** EXERCISE INSTRUCTIONS **
In your copy of the entries below, keep every word exactly and leave out all images.

· · · · · · ·

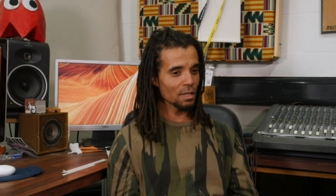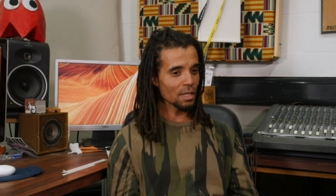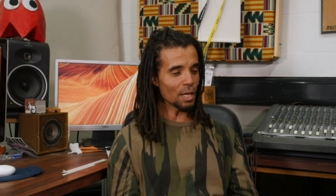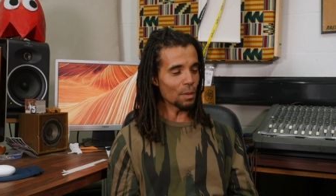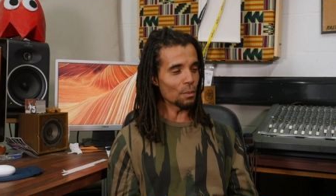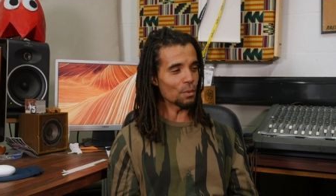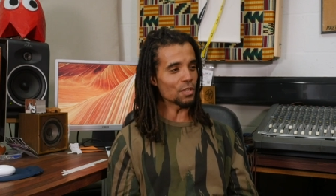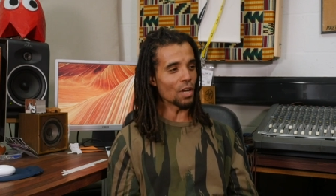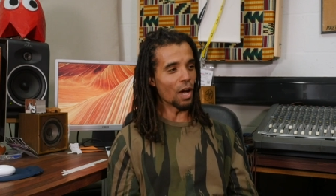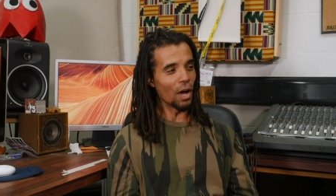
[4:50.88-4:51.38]

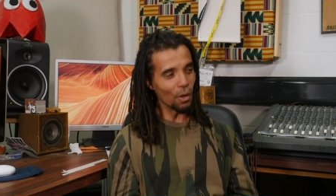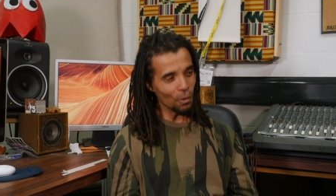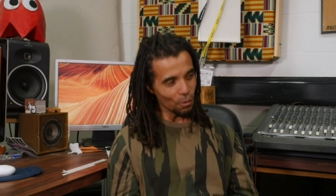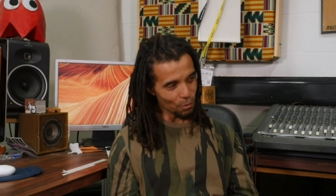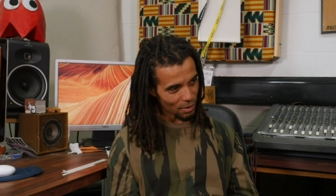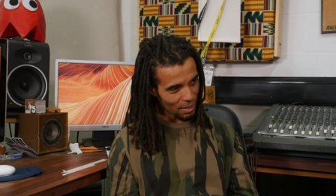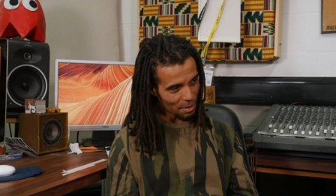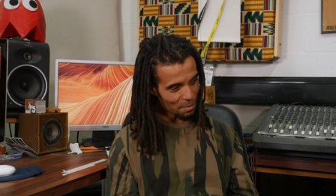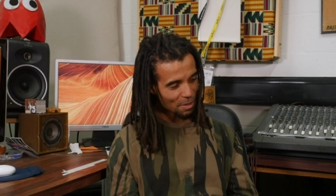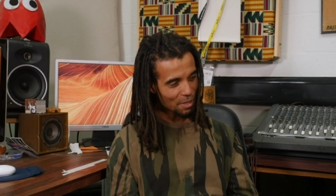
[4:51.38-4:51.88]
It was
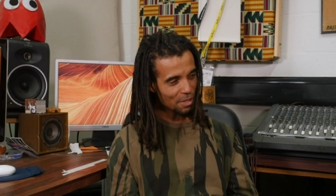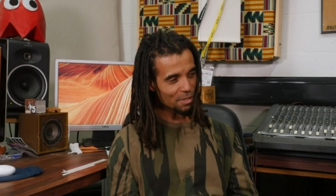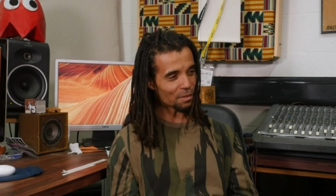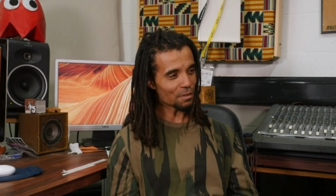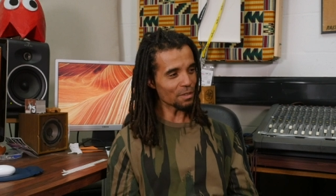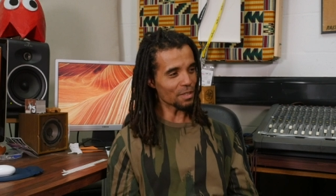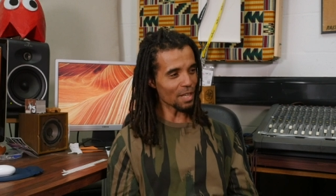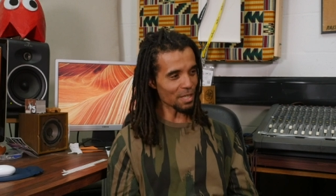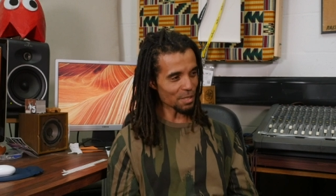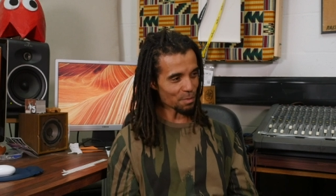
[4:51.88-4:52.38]
only because
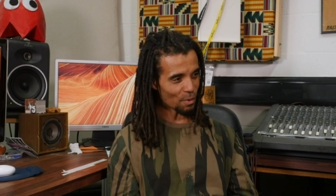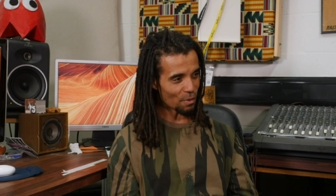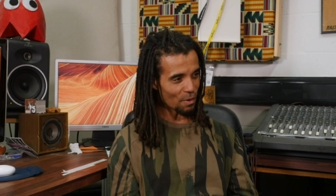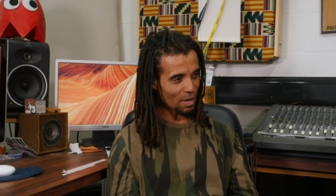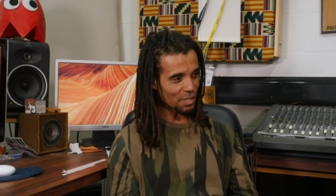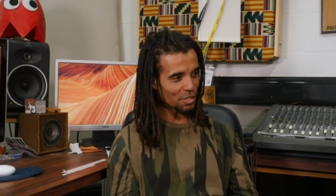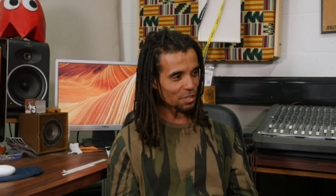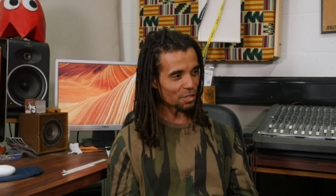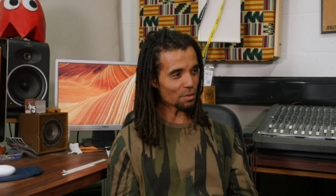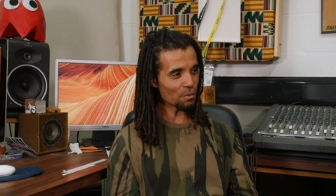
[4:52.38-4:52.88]
of the
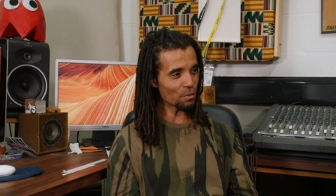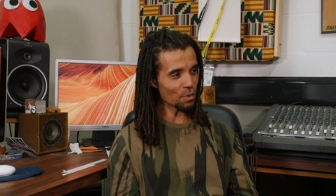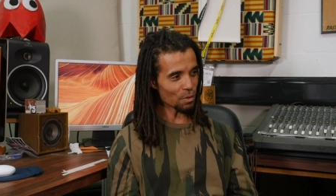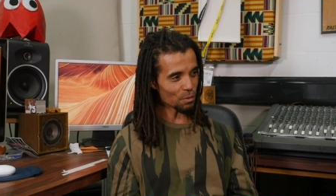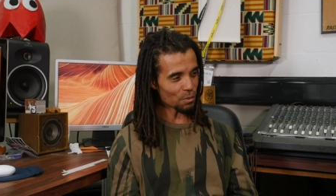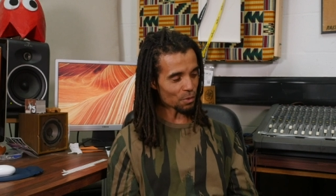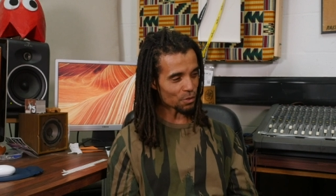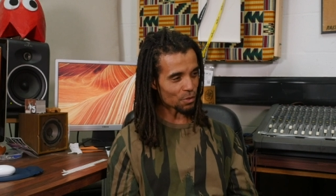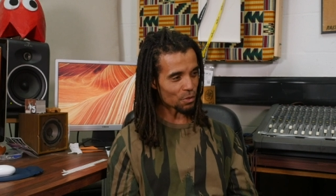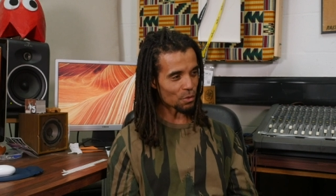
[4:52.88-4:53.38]
desperation of
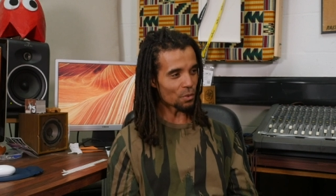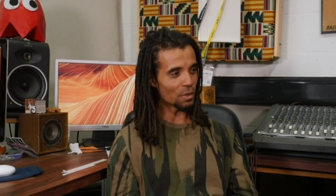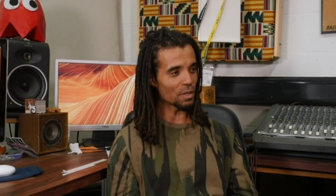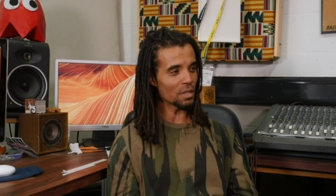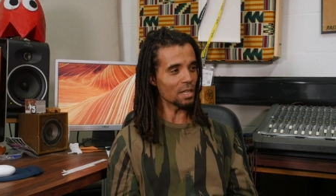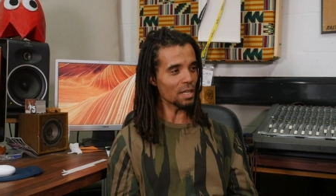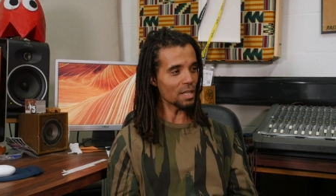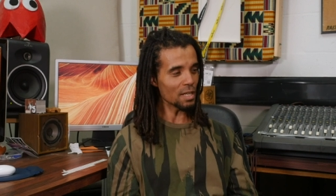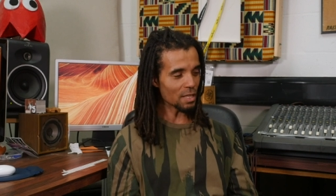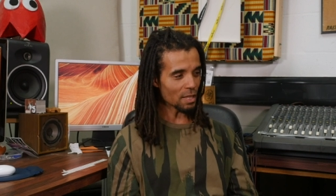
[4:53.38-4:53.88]
World War II
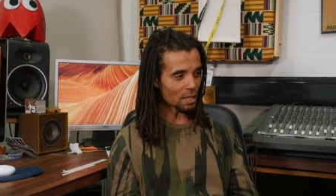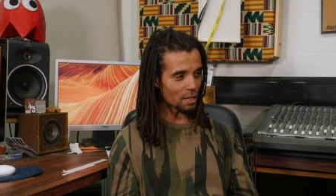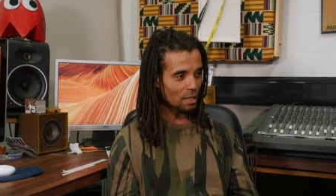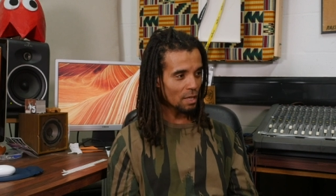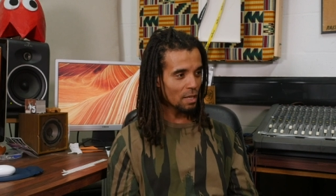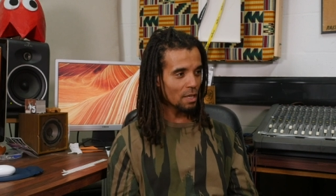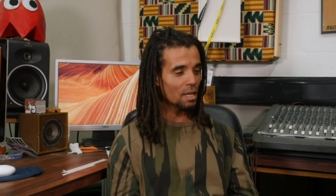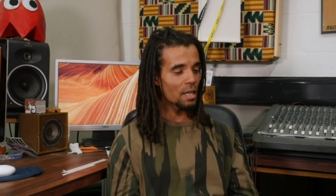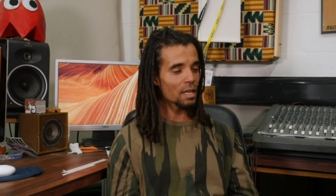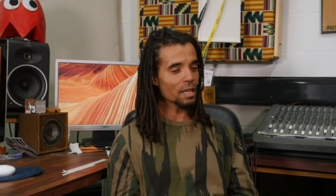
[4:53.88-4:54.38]
and needing
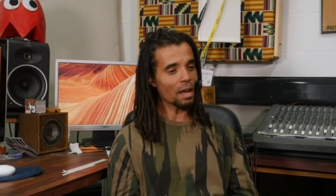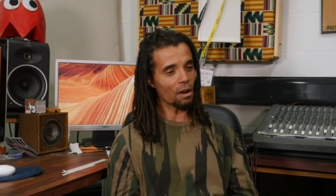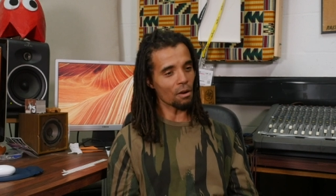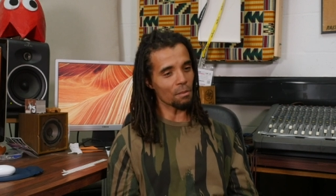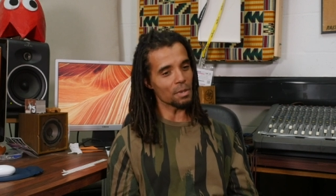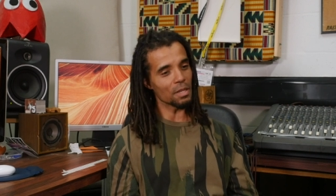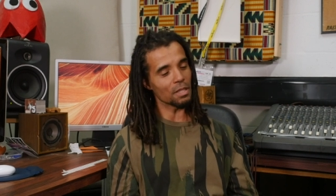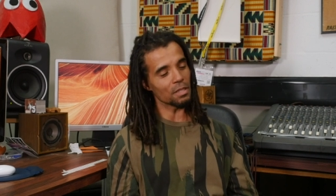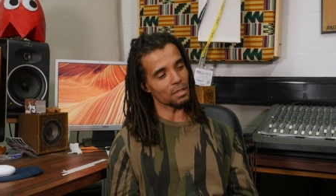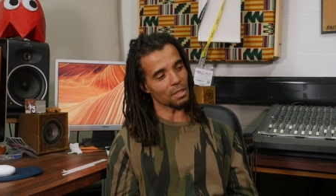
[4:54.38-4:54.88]

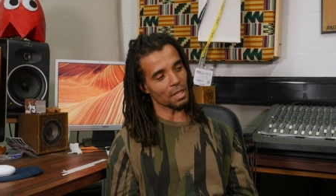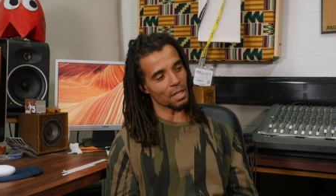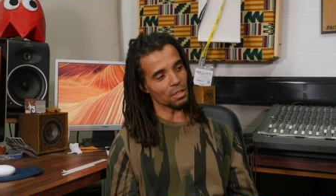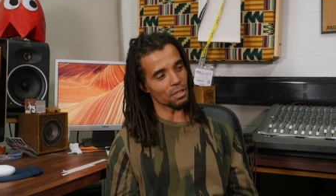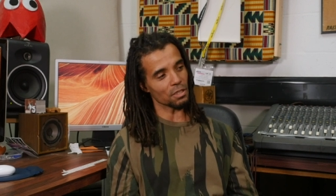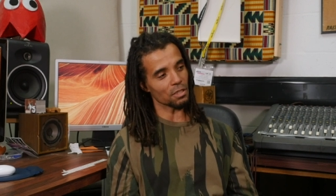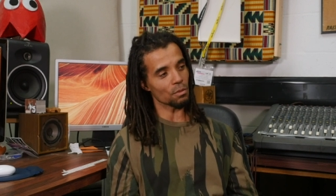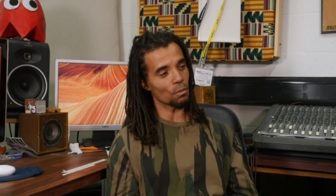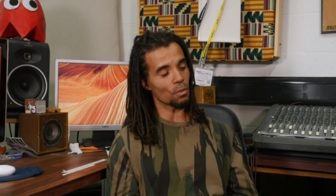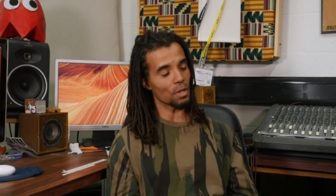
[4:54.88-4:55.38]
Caribbeans and
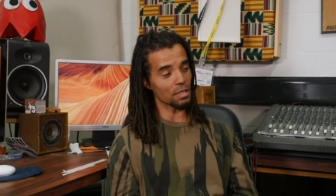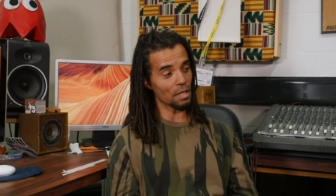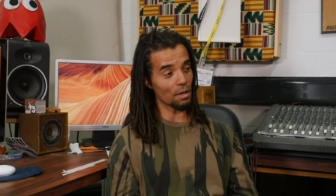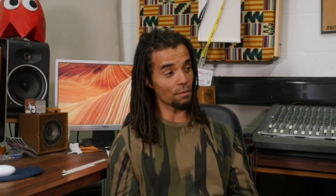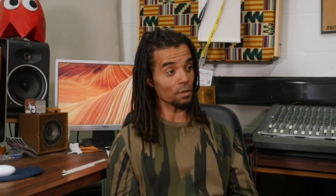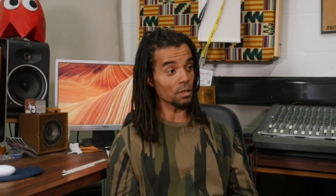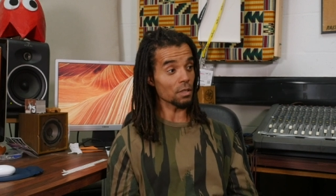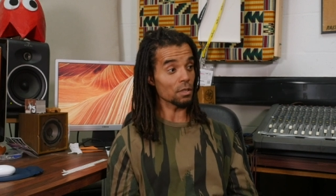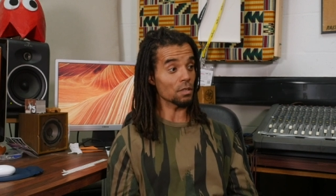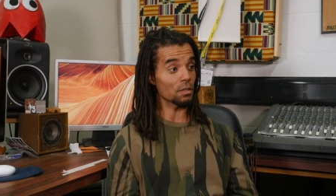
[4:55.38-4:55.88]
Asians and West
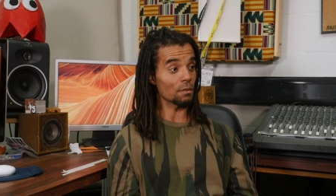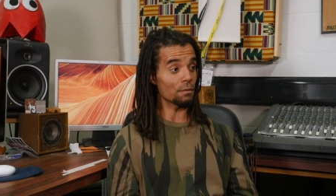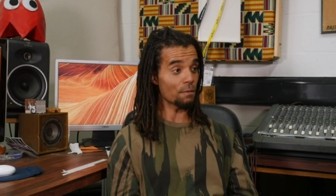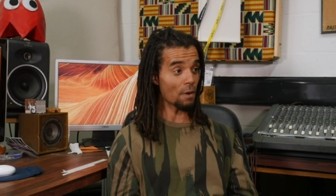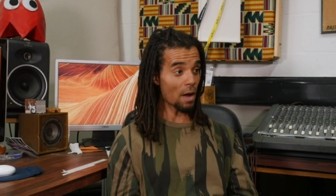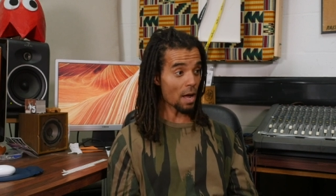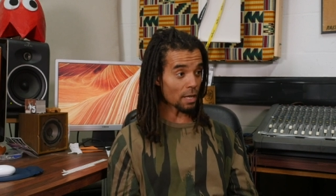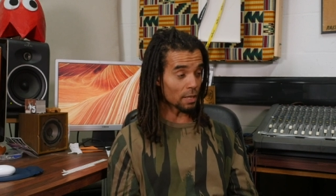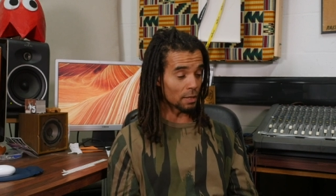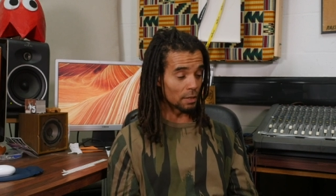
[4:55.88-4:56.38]
Africans to
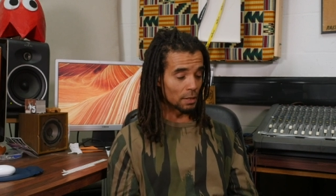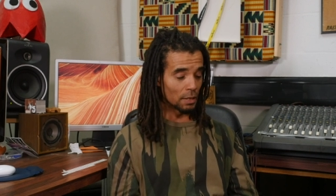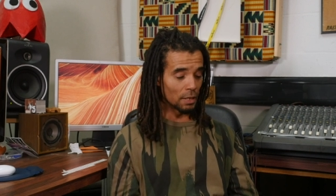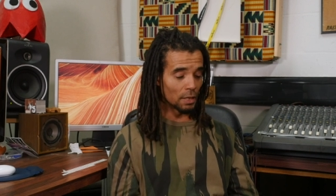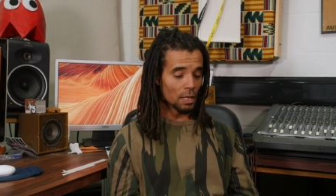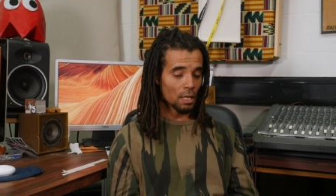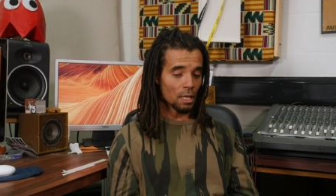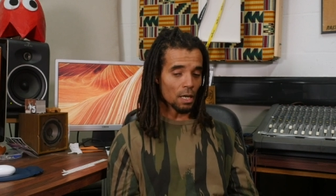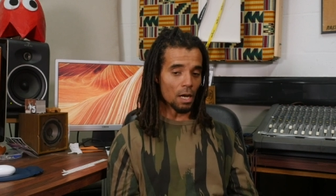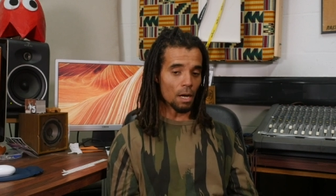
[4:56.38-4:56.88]
fight
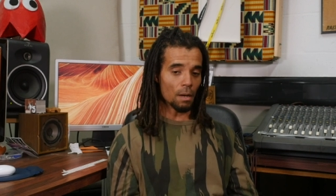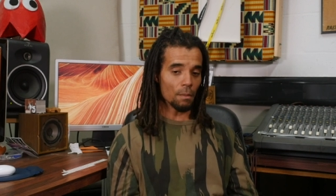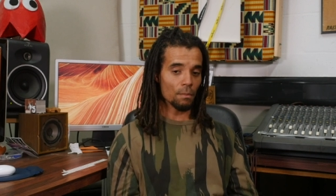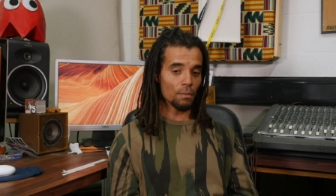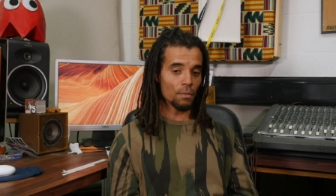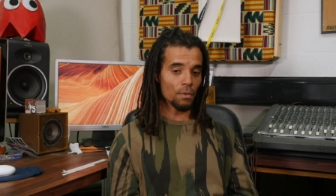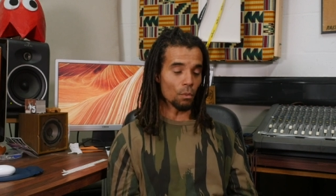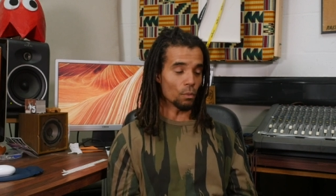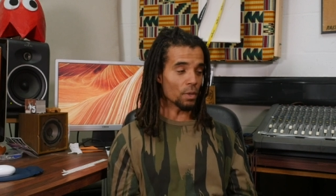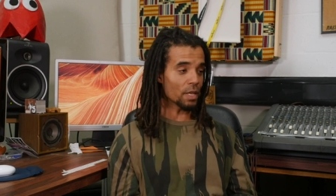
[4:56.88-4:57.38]

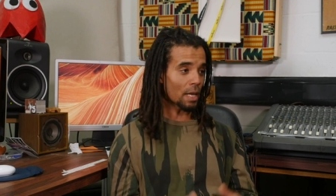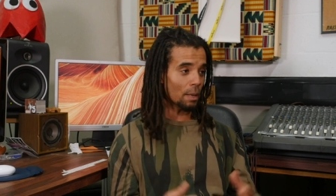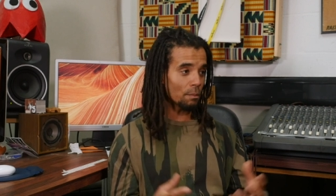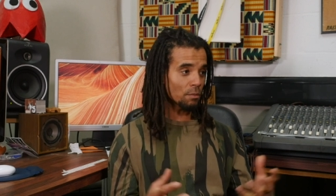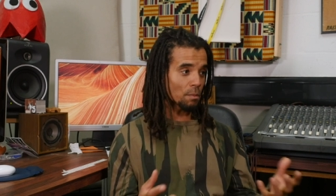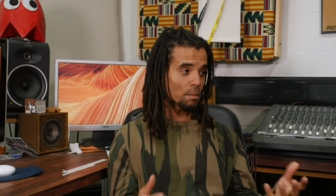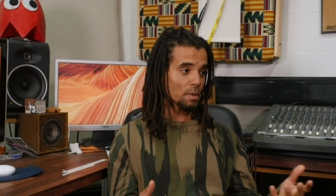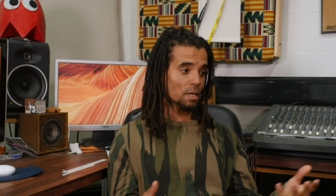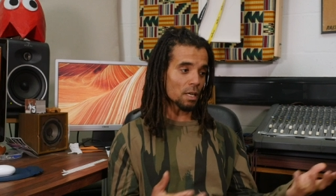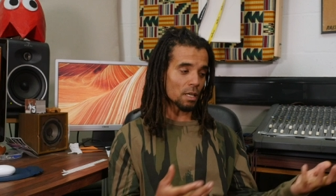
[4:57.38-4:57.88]
um, that we came
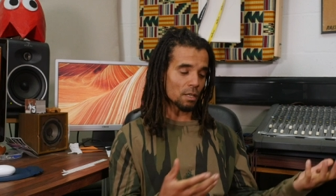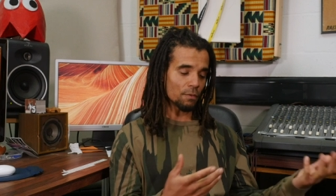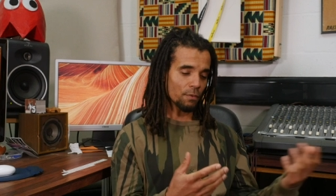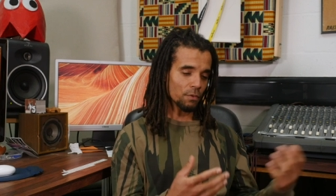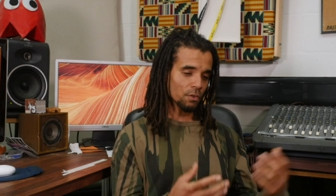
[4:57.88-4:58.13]
to be here.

· · · · · · ·

** ANSWER SECTION **
[4:50.88-4:51.38]

[4:51.38-4:51.88]
It was
[4:51.88-4:52.38]
only because
[4:52.38-4:52.88]
of the
[4:52.88-4:53.38]
desperation of
[4:53.38-4:53.88]
World War II
[4:53.88-4:54.38]
and needing
[4:54.38-4:54.88]

[4:54.88-4:55.38]
Caribbeans and
[4:55.38-4:55.88]
Asians and West
[4:55.88-4:56.38]
Africans to
[4:56.38-4:56.88]
fight
[4:56.88-4:57.38]

[4:57.38-4:57.88]
um, that we came
[4:57.88-4:58.13]
to be here.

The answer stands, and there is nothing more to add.